親の土地を使用貸借して子供が家を建てた場合、子供が親から借地権相当額の贈与を受けたことになるのではないかという疑問が生じる。しかし、使用貸借による土地を使用する権利の価額はゼロとして取り扱われているので、この場合、子供が借地権相当額の贈与を受けたとして贈与税が課税されることはない。ただし、この使用貸借されている土地は、将来親から子供が相続する時に相続税の対象となる。
また、土地を借りる場合に、一般的に権利金などが授受される地域において、借地人から土地を又借りして家を建てるときには、又借りをする人は借地人に権利金や地代を支払うのが通例である。しかし、親の借地に子供が家を建てたときに親に権利金や地代を支払うことは通常ない。このように、親の借地権を子供が権利金や地代を支払うことなく無償で使用した場合には、「借地権の使用貸借」となる。
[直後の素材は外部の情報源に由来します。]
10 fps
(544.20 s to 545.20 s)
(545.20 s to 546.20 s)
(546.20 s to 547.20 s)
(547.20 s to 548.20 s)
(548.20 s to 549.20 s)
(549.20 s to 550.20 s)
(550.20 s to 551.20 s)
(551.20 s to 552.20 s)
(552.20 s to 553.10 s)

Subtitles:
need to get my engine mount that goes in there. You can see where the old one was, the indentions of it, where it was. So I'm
しかし、借地権の使用貸借による借地を使用する権利の価額はゼロとして取り扱われているので、子供に贈与税が課税されることはない。この場合、「借地権の使用貸借に関する確認書」を使用貸借で借り受けている者の住所地の所轄税務署長にすみやかに提出する必要がある。この確認書は、借地権を使用する子供と借地人である親と地主の3人が、その借地権を使用貸借で又借りしていることを連名で確認するものだ。
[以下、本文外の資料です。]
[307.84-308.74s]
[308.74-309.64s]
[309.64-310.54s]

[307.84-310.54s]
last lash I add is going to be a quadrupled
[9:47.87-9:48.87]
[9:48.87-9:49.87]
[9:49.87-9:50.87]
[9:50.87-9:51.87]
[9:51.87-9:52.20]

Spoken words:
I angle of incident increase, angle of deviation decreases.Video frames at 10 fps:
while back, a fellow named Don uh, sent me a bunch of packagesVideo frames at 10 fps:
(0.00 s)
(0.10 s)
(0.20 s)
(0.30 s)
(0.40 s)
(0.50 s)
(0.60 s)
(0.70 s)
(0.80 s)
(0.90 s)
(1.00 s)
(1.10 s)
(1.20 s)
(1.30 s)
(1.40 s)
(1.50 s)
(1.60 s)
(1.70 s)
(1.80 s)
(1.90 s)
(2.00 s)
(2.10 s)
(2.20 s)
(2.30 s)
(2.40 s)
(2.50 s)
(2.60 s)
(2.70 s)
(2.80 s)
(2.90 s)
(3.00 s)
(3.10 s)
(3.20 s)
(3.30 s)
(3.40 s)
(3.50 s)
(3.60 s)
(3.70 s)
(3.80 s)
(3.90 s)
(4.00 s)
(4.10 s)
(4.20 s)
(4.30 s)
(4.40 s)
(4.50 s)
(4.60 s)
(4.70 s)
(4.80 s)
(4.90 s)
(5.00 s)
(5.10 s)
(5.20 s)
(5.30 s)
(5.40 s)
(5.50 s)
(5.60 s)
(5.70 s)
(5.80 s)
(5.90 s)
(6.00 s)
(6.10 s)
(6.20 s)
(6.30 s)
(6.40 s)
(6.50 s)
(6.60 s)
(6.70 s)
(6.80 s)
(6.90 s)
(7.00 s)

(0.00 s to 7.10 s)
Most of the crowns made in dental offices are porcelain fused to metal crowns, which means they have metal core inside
このように、親の借地権を子供が無償で使用した場合には、借地権の使用貸借となるが、借地権の貸借が使用貸借に当たらない場合には、実態に応じ借地権又は転借権の贈与として贈与税がかかる場合がある。また、この使用貸借されている借地権は、将来親から子供が相続する時に相続税の対象となる。相続税の計算のときのこの借地権の価額は、他の人に賃貸している借地権の評価額ではなく、自分で使っている借地権の評価額となる。